Святителю Тихону обязана своим возрождением и женская Знаменская обитель в Ельце. После того как в 1769 году в Ельце случился большой пожар и Знаменский монастырь погорел, все монахини были переведены в Воронеж. На прежнем месте остались лишь одна больная старица и послушница — духовное чадо святителя Тихона. Он и благословил послушнице вернуться на пепелище и помогать больной старице, сказав, что по молитве усопших стариц обитель опять возобновится. Поначалу они одни ютились в каменном погребе, но затем святитель сделал пожертвование, и к ним присоединилось несколько сестер. Впоследствии, по благословению святителя, один из жителей Ельца также сделал пожертвование на возрождение обители. На эти средства сестры смогли устроить небольшую деревянную церковь в честь Знамения Богоматери. Вскоре при храме образовалась община, которая со временем была преобразована в женский монастырь.
Кроме того, святитель Тихон устроил на свои средства богадельню для бедных в городе Ливны. Строительство здания было поручено священнику Ливенского Троицкого собора о. Стефану, которому было также вменено в обязанность регулярно сообщать о ходе дел. О. Стефан, написал, что весь материал заготовлен, но из-за осенней непогоды невозможно доставить его на место. Он просил у святителя благословение отложить строительство до зимы. Но святитель, заботясь о бездомных, писал: «Любезный о Христе брат Стефан. За старание тебе Бог воздаст. Я советую, не можно ли ныне построить, чтобы было где бедным покоиться на пристойном месте… Постарайся, брате, ради Христа. Господь да поможет тебе». [7]
Несколько раз при жизни святителя Тихона в Воронежской губернии случались различные бедствия, и в этих случаях он не оставался в стороне, а старался помочь пострадавшим. Когда в районах около Задонска был неурожай и цены на хлеб возросли, сотни людей приходили в монастырь к келье святителя и просили о помощи. Он всегда помогал просящим, занимая деньги, когда кончались его собственные средства.
В 1768 году в Ливнах произошел большой пожар, и множество людей остались без крова. Узнав об этом, святитель отправил схимонаху Митрофану все имеющиеся у него деньги с письмом, в котором писал: «Поезжай в Ливны город и раздай погорелым, самым бедным; или поручи это дело доброму и верному человеку, чтобы раздал, ничего не утаив… И никому о том не сказывай, от кого посланы». [7]
А в 1769 году не менее страшный пожар произошел в Ельце. После этого пожара святитель Тихон, невзирая на свой иноческий затвор и на свои недуги, сам отправился в Воронеж и Острогожск, чтобы попросить денег у своих духовных детей и почитателей на строительство новых домов для погорельцев.

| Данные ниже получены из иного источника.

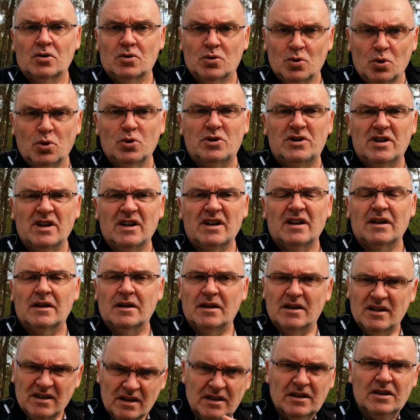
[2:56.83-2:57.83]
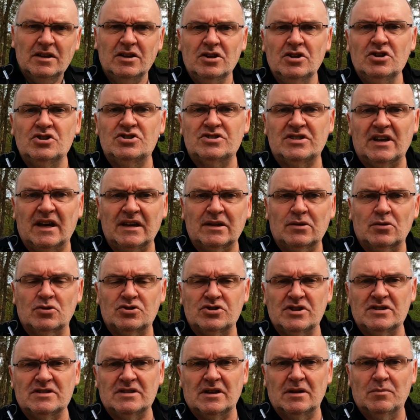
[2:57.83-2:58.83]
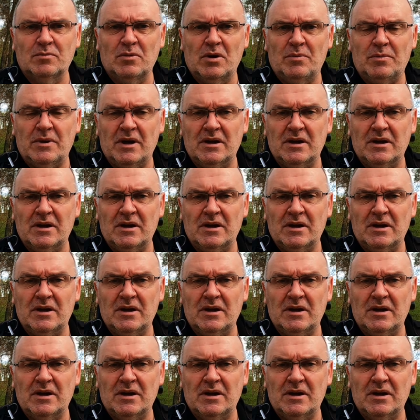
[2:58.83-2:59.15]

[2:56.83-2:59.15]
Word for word: Gut, ich zeige euch jetzt einmal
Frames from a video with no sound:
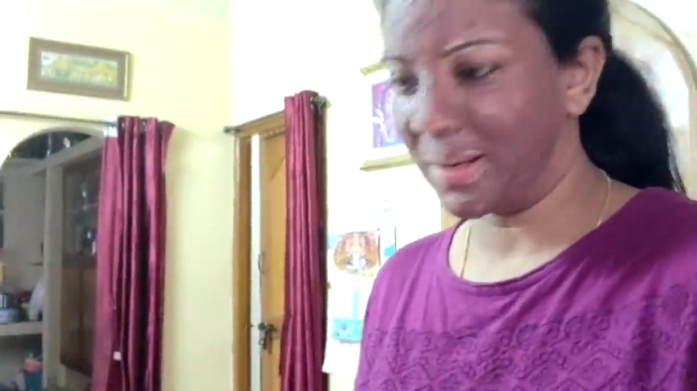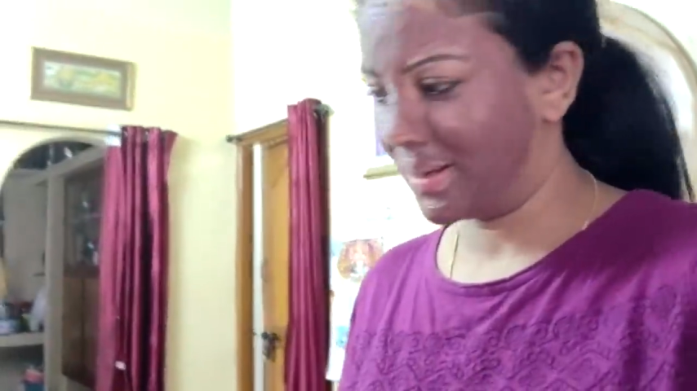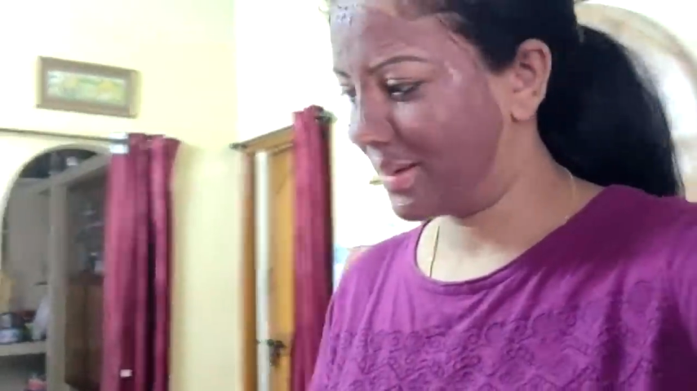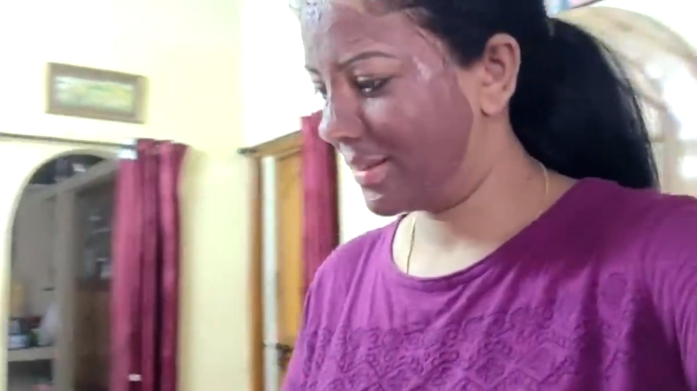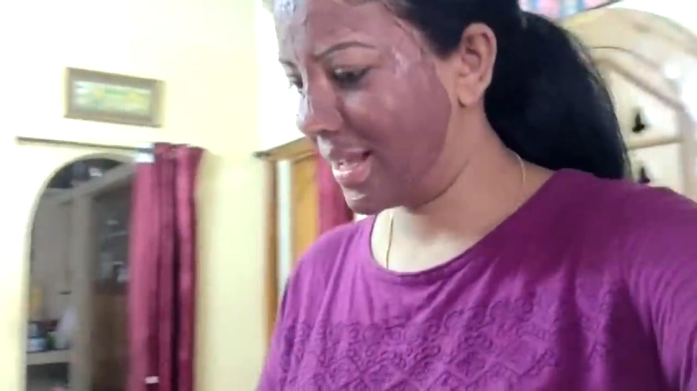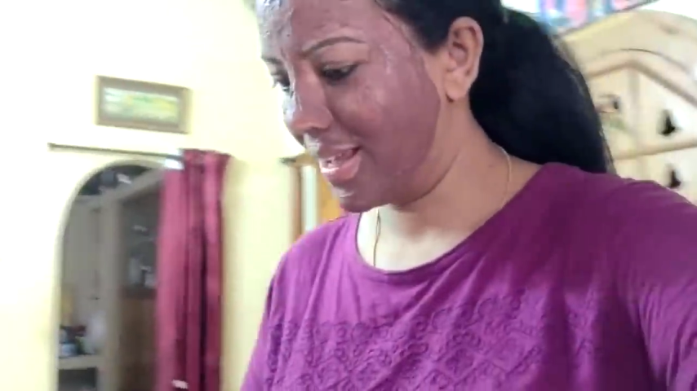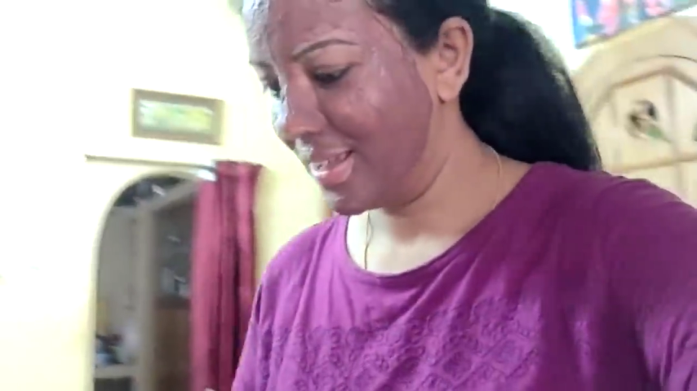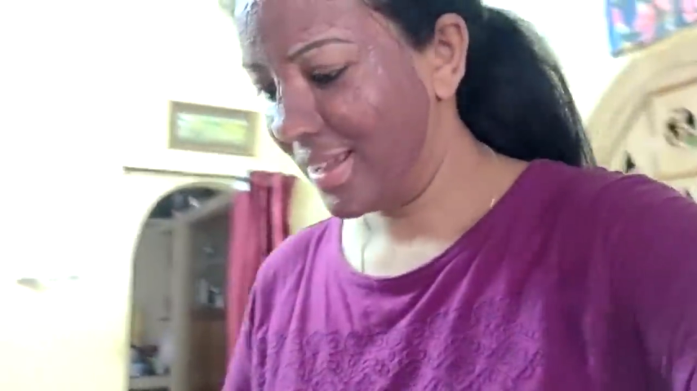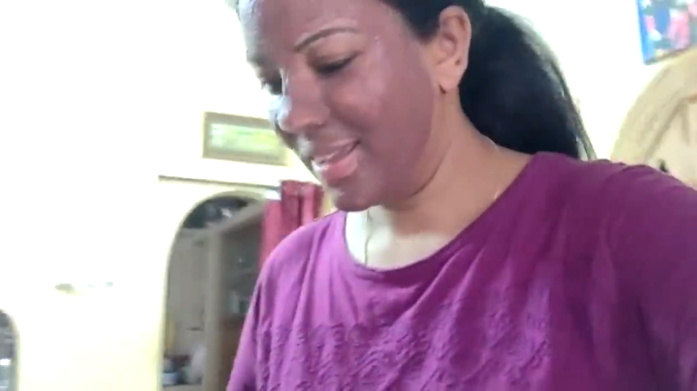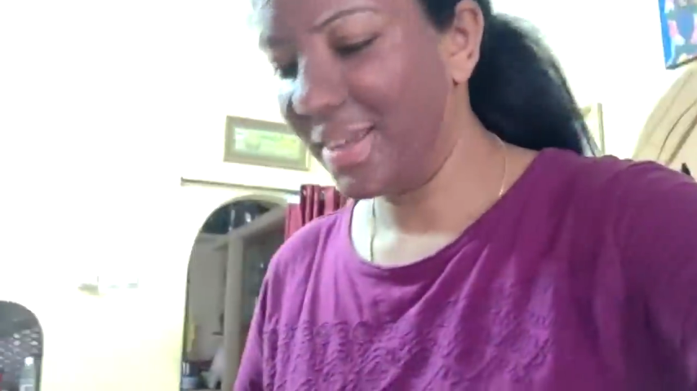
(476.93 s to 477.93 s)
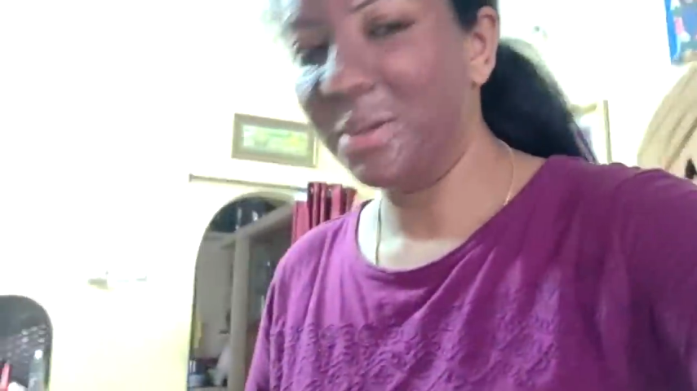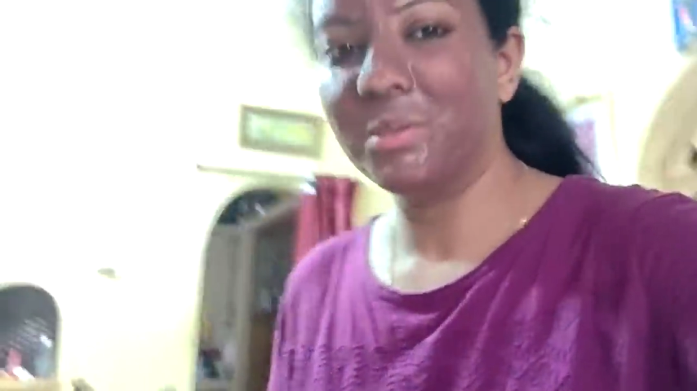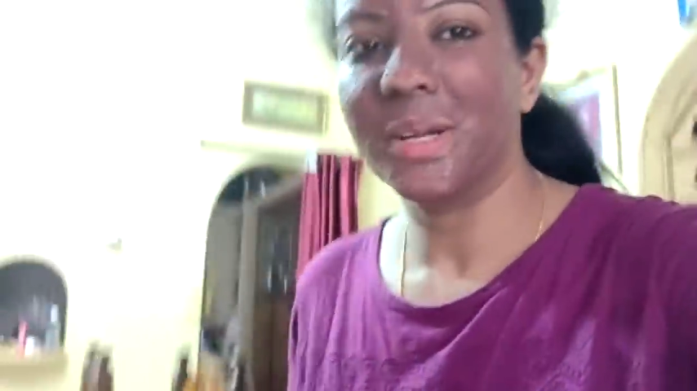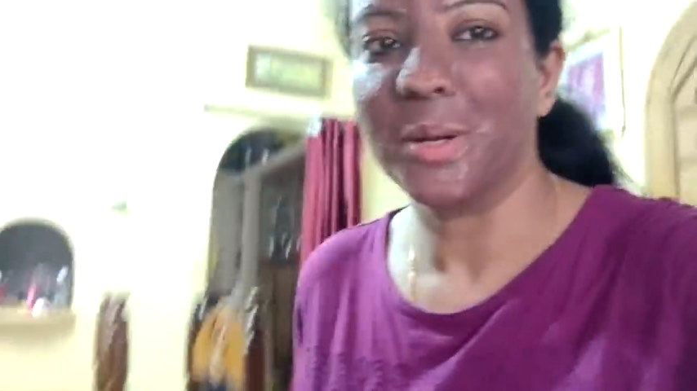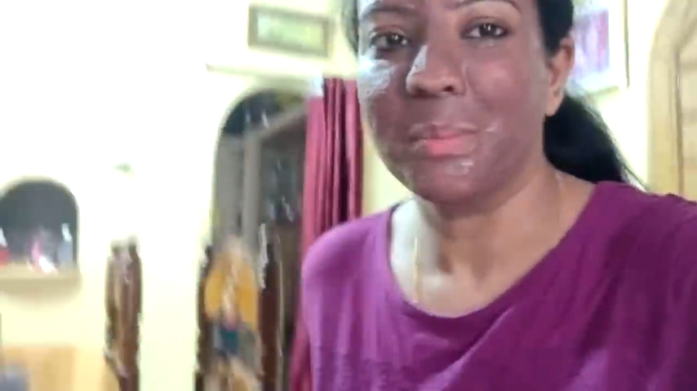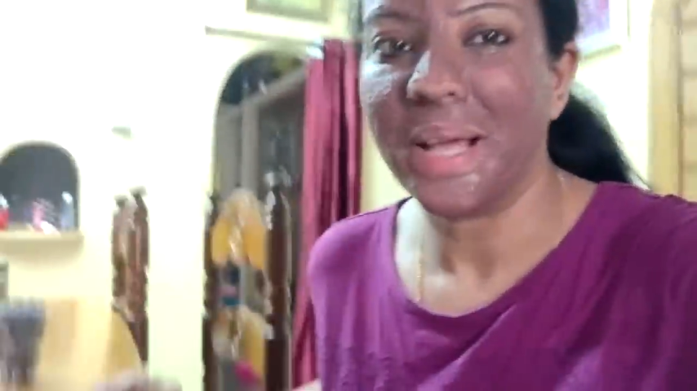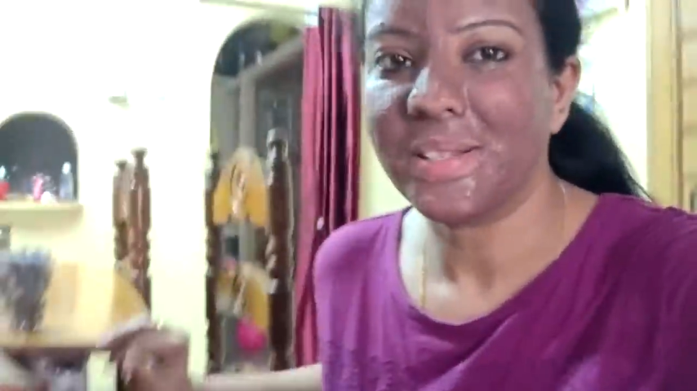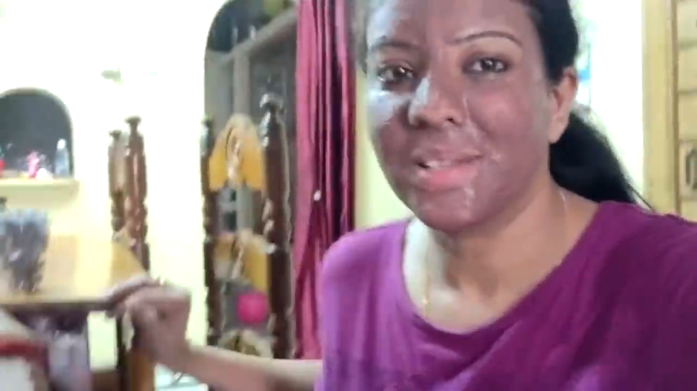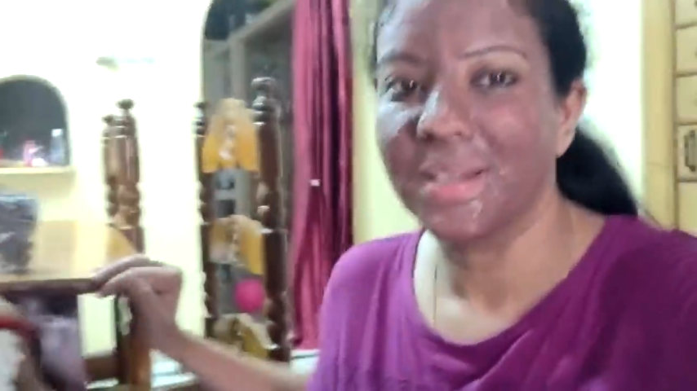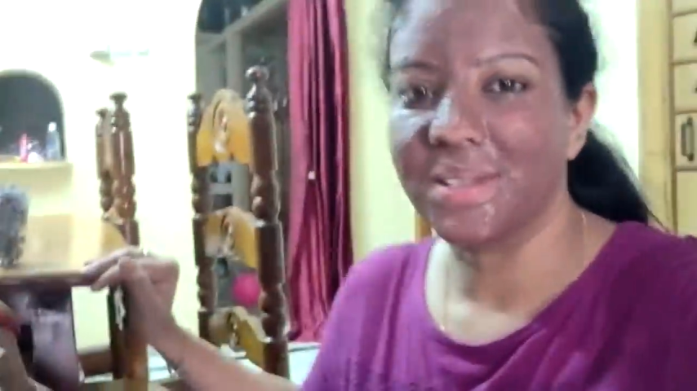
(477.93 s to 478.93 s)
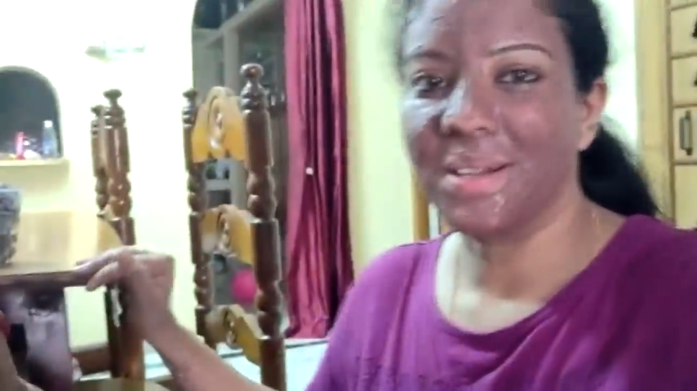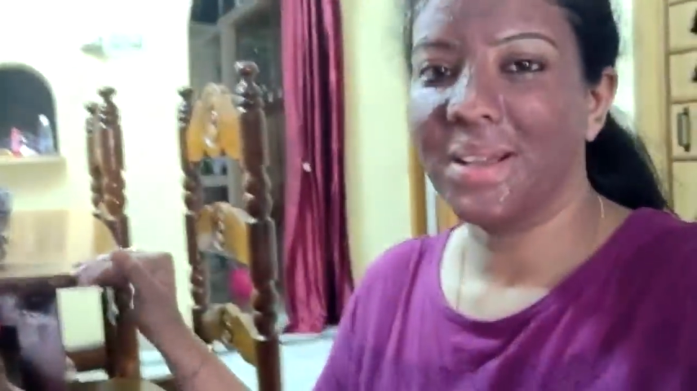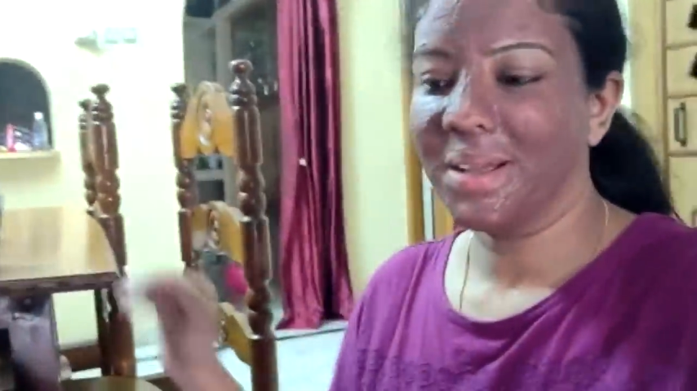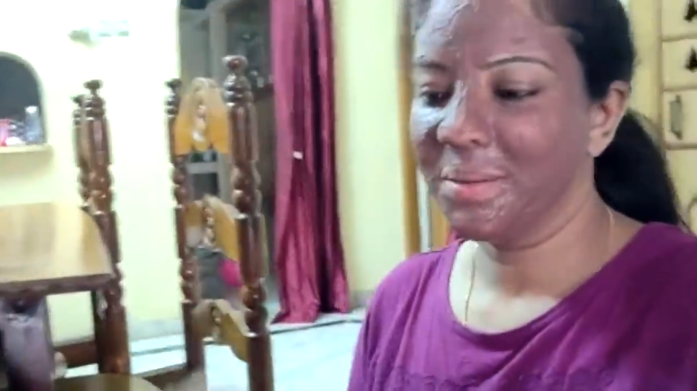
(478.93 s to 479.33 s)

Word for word: కలర్ హే నువ్వు నేను మ్యాచింగ్ ఇషిక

Не отказывая ближним в материальной помощи, святитель подавал им и духовную помощь. Еще во время его пребывания на кафедре у него появилось множество духовных чад; с его уходом на покой круг тех, кто прибегал к духовной помощи святителя Тихона, только расширился. Среди духовных чад святителя были люди разных сословий: дворяне, купцы, чиновники, священно- и церковнослужители, горожане и крестьяне — главным для святителя было их стремление жить в соответствии с христианскими заповедями.
Уже будучи на покое, святитель, случалось, оставлял монастырь, дабы пообщаться со своими духовными чадами. Особенно часто посещал он Елец, где жило множество его духовных чад. Будучи в Ельце, он останавливался в семье Ростовцевых или у Кузьмы Игнатьевича Студеникина. Другие же духовные чада и елецкие жители в это время приходили к святителю, дабы посоветоваться и побеседовать с ним.
Реже святитель навещал Воронежские приделы, где у него также были духовные чада. Возможно, это было вызвано сложными отношениями с преемником по архиерейской кафедре. Однако в 1775 году Воронежскую кафедру занял новый архиерей Тихон (Малинин), с которым у святителя сложились дружеские отношения, так что особых препятствий в посещении Воронежа не было.
Несмотря на то, что выходы святителя Тихона в мир были продиктованы исключительно благими намерениями, они подчас становились искушением для людей с мирским образом мыслей. У некоторых раздражение вызывала проповедь святителя; они считали его поведение ханжеством, неуместной попыткой монаха вмешиваться в мирские дела.